Databricks


Databricks


This page outlines the steps to configure Databricks to access CData Connect Cloud. Databricks can pull data from sources that you have connected to your CData Connect Cloud account.

Prerequisites

Before you can configure and use Databricks with CData Connect Cloud, you must first connect a data source to your CData Connect Cloud account. See Connections for more information.

You must also generate a Personal Access Token (PAT) on the Settings page. Copy this down, as it acts as your password during authentication.

Connecting to CData Connect Cloud

To establish a connection from Databricks to CData Connect Cloud, follow these steps.

  1. Download and install the CData Connect Cloud JDBC driver.

    1. Open the Client Tools page of CData Connect Cloud.
    2. Search for JDBC or Databricks.
    3. Click Download and select your operating system.
    4. When the download is complete, run the setup file.
    5. When the installation is complete, the JAR file can be found in the installation directory.
  2. Log into Databricks.

  3. In the navigation pane, select Compute. Start any compute or create a new one.

  4. Once the compute is started, click the compute and then select the Libraries tab.

  5. Click Install new. The Install library dialog appears.

  6. Select DBFS. Then drag and drop the JDBC JAR file into the indicated area. The file has the name cdata.jdbc.connect.jar. Click Install.

  7. You must now run three notebook scripts, one by one.

  8. The first script is below. Change the following:

    • Update User with your CData Connect Cloud username.

    • Update Password with the PAT you generated in the prerequisites.

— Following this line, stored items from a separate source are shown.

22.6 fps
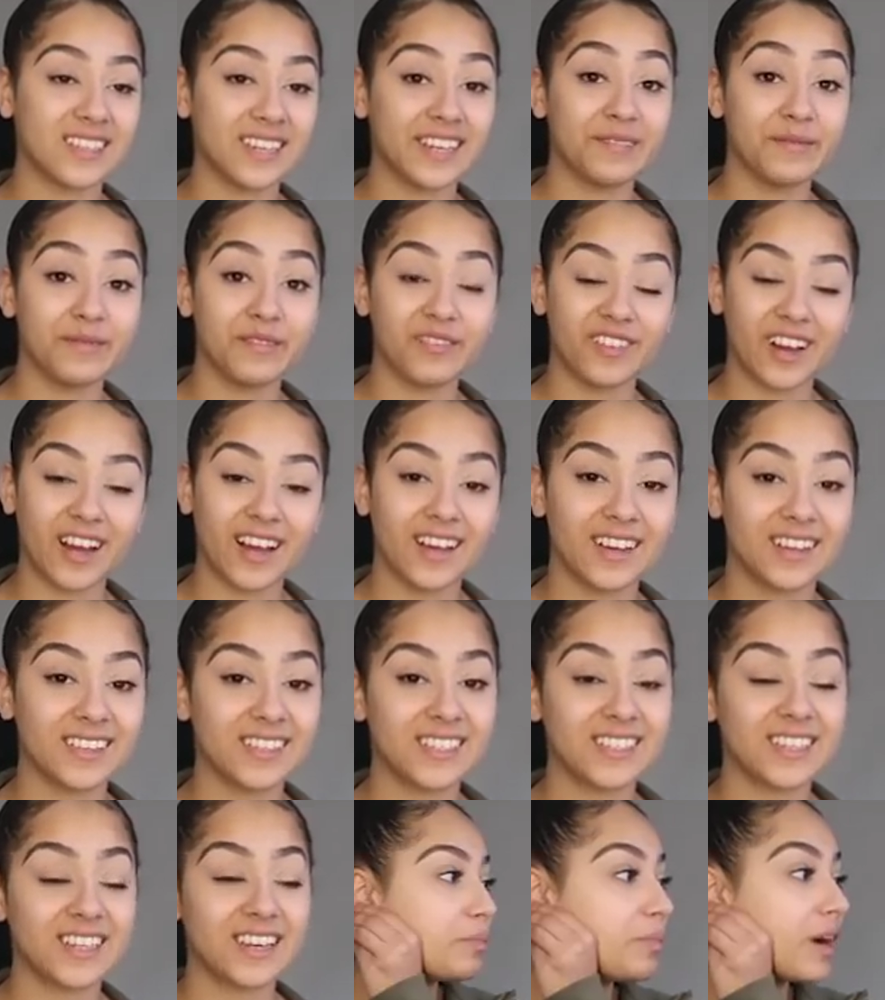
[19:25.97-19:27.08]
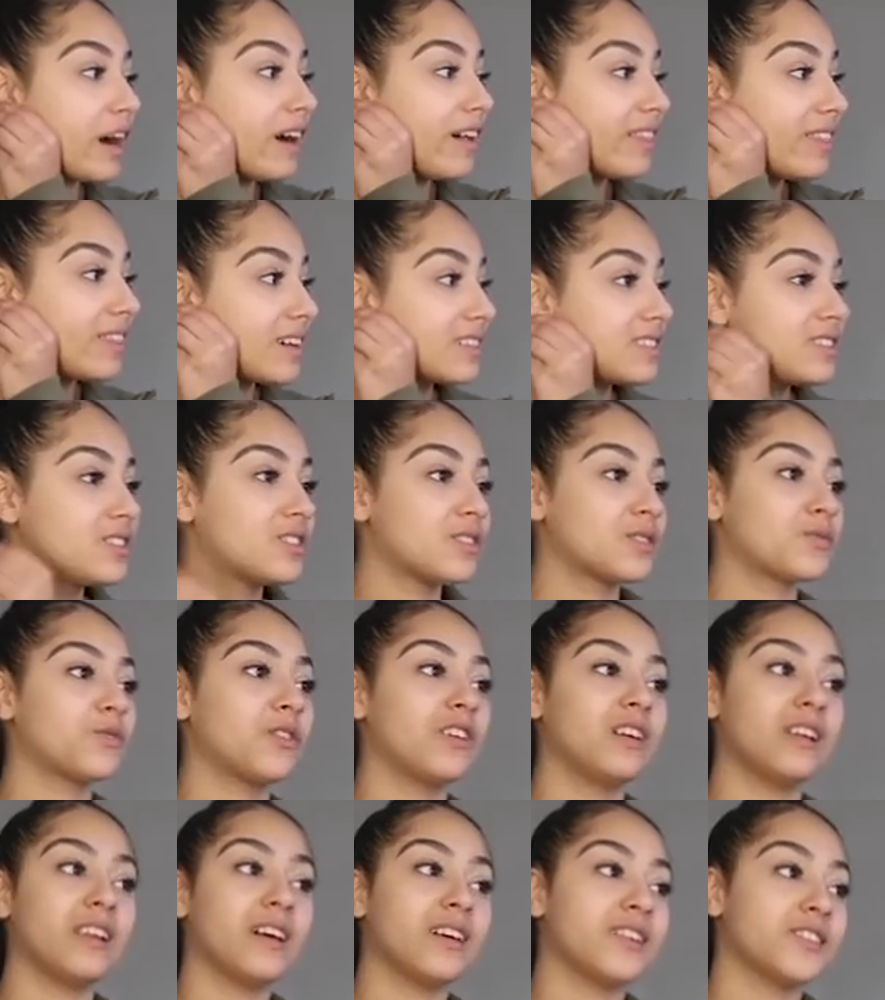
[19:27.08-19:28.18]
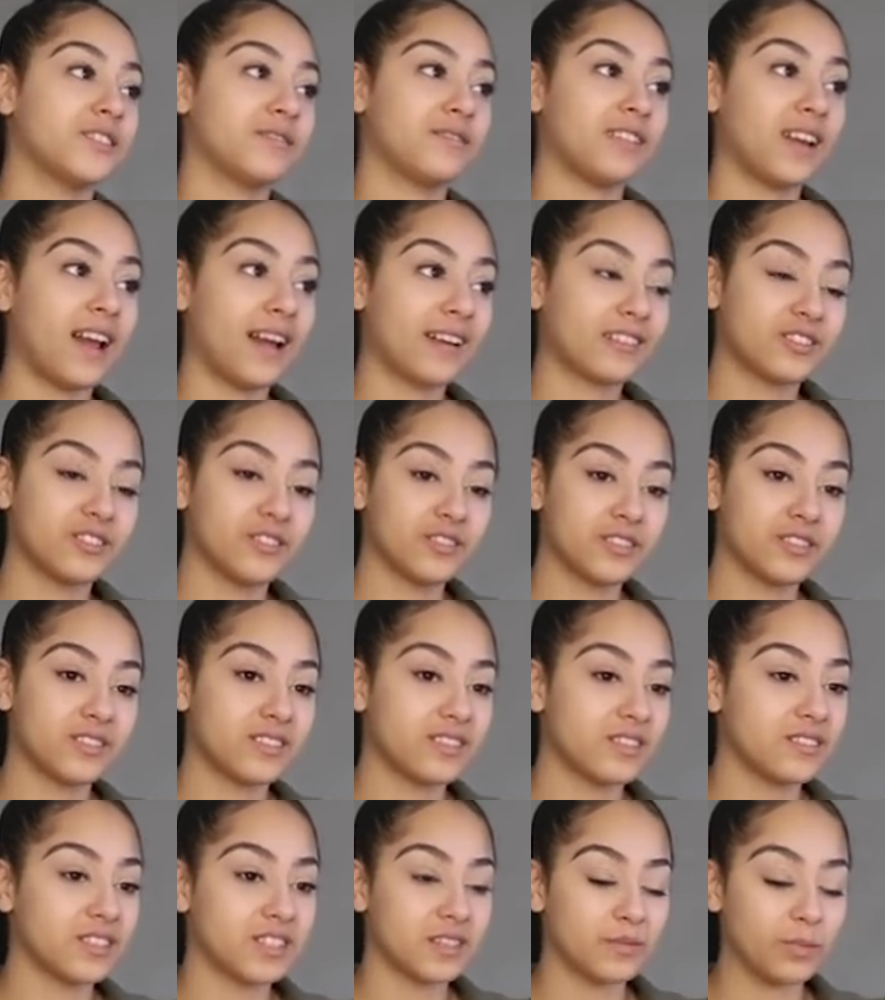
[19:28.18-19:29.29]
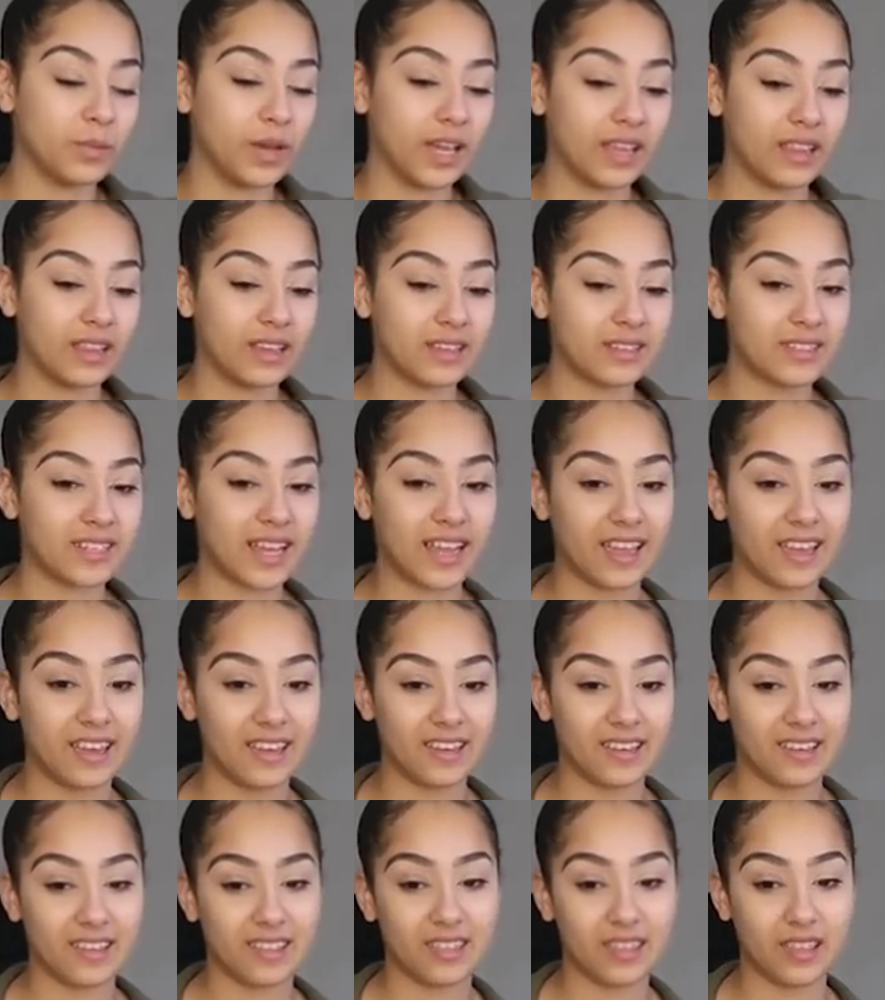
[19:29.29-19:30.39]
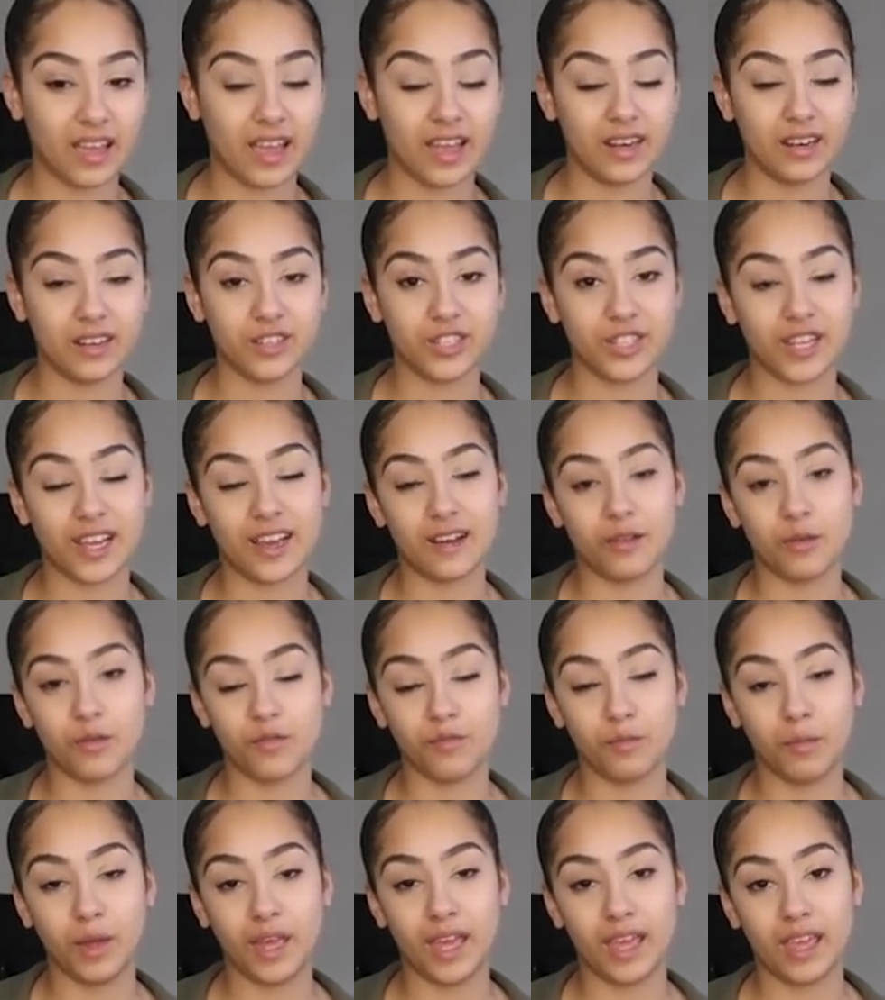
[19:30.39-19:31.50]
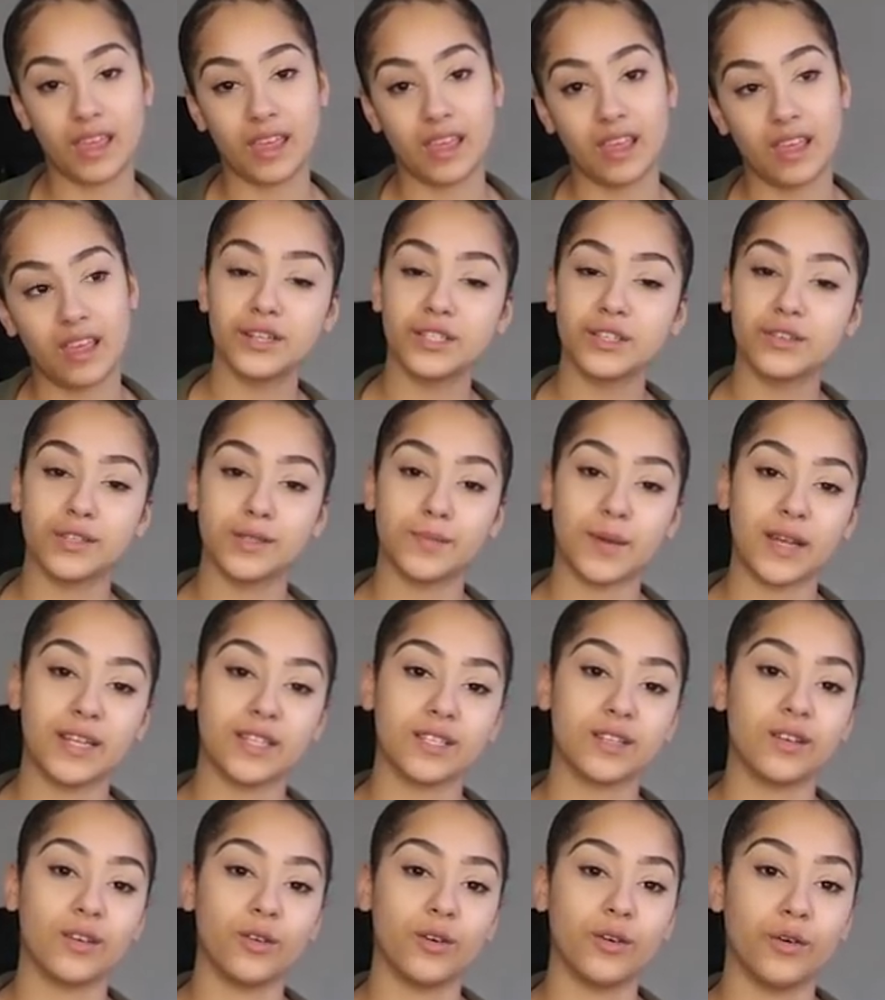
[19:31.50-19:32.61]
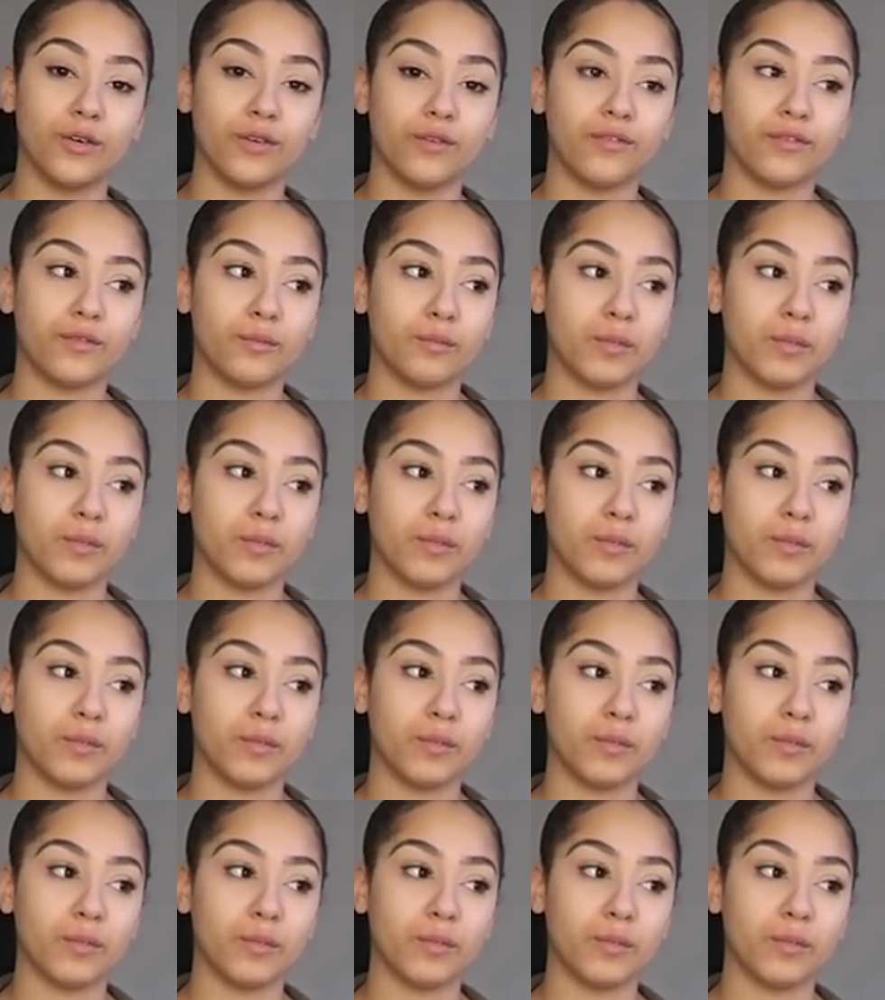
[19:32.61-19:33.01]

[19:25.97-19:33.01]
in fact but that's just what allergic reactions do to me they take the energy out of me I do spend a lot of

    • Update Your_Connection_name with the name of the data source you created in the prerequisites.

    driver = "cdata.jdbc.connect.ConnectDriver"
    url ="jdbc:connect:AuthScheme=Basic;User=user@cdata.com;Password=***********;URL=https://cloud.cdata.com/api/;DefaultCatalog= Your_Connection_Name;"    
    
  9. Run the first script.

  10. From the menu on the right side, select Add cell below to add a second script. The second script is below. Change the following:

    • Update User with your CData Connect Cloud username.

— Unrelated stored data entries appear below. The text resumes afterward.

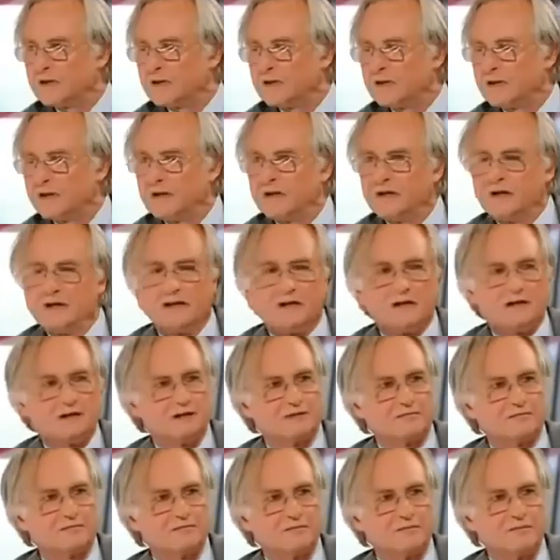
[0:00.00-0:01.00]
you there?
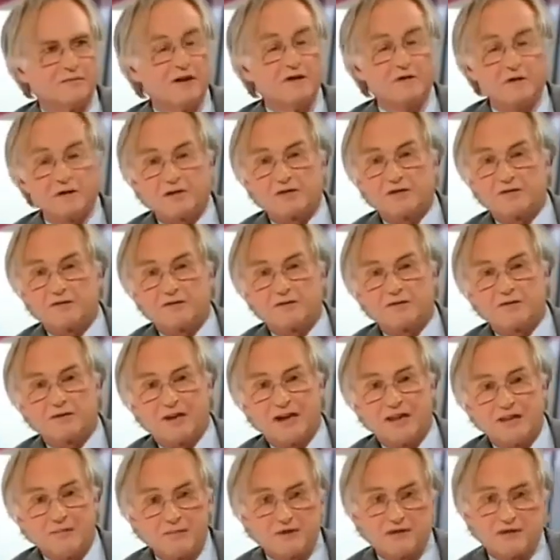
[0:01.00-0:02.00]
No, was,
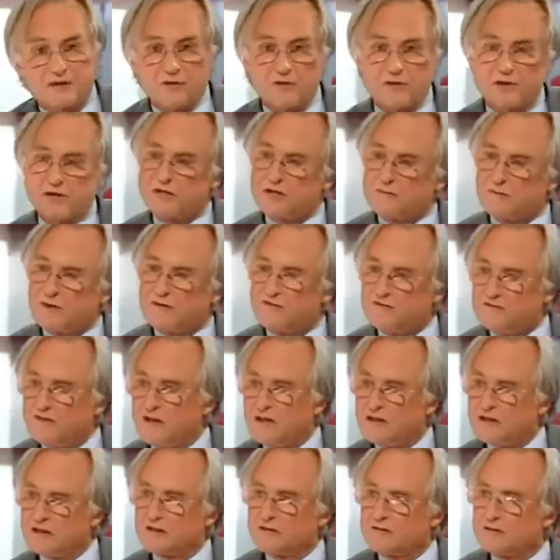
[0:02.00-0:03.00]
I think it was talking to my
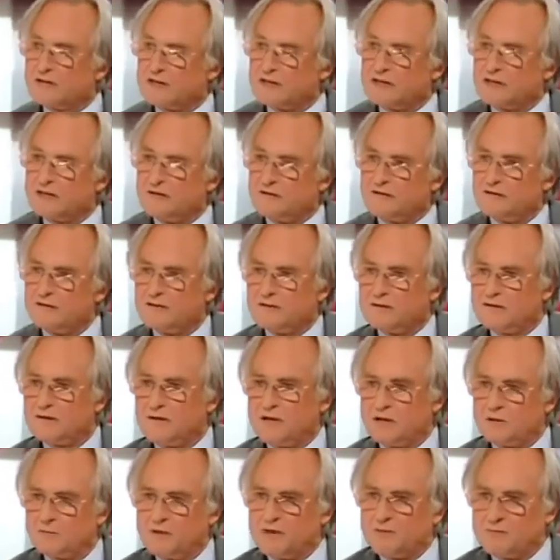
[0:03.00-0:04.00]
father, really, who
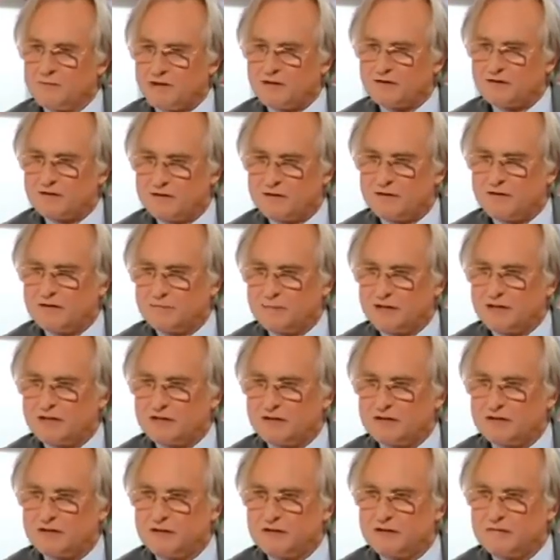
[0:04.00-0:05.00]
told me about,
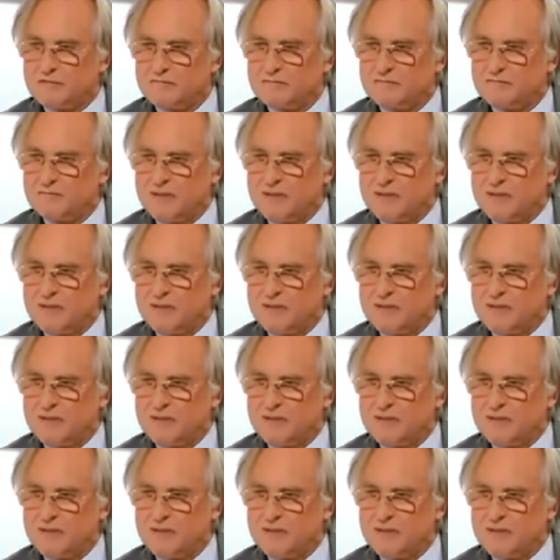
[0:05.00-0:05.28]
about it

    • Update Password with the PAT you generated in the prerequisites.

    • Update Your_Connection_name with the name of the data source you created in the prerequisites.

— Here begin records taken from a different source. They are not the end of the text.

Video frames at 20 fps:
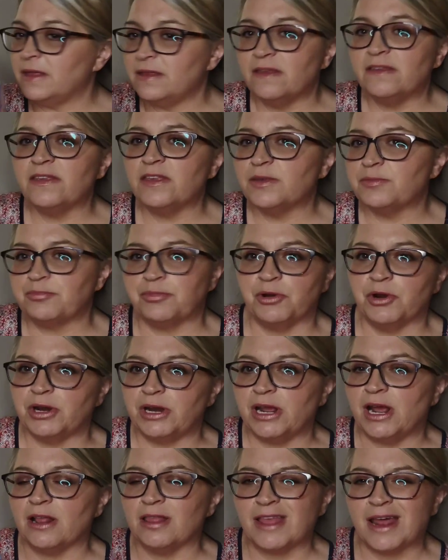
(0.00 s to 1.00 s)
And this is
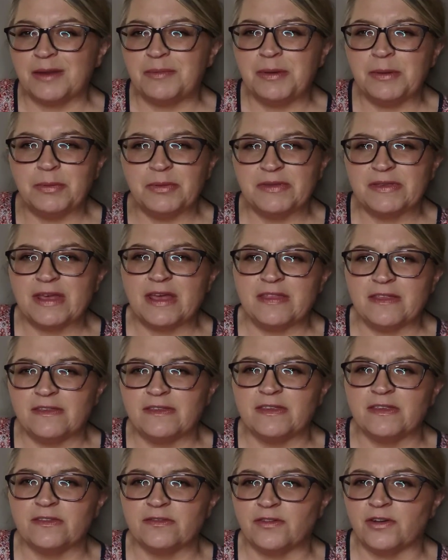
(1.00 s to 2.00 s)
pretty. A lot of people say
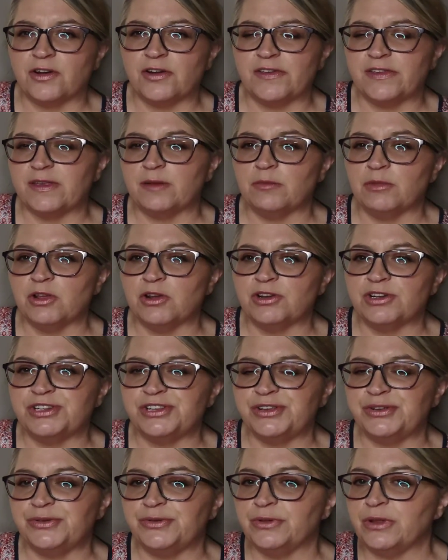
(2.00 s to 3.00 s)
this is very similar
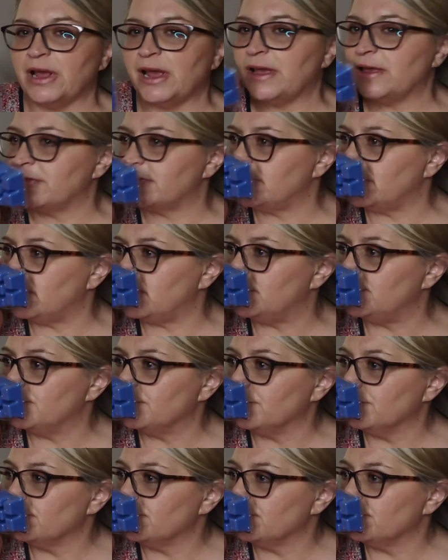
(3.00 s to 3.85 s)
to like the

    • Update YOUR_SCHEMA.YOUR_TABLE with your schema and table, for example, PUBLIC.CUSTOMERS.

    remote_table = spark.read.format ( "jdbc" ) \
    .option ( "driver" , "cdata.jdbc.connect.ConnectDriver") \
    .option ( "url","jdbc:connect:AuthScheme=Basic;User=user@cdata.com;Password=*******;URL=https://cloud.cdata.com/api/;DefaultCatalog= Your_Connection_Name;") \
    .option ( "dbtable" , "YOUR_SCHEMA.YOUR_TABLE") \
    .load ()
    
  11. Run the second script.

  12. Add a cell for the third script. The third script is below. Select the columns you want to display.

    display (remote_table.select ("ColumnName1","ColumnName2"))
    
  13. Run the third script.

  14. You can preview your data in Databricks.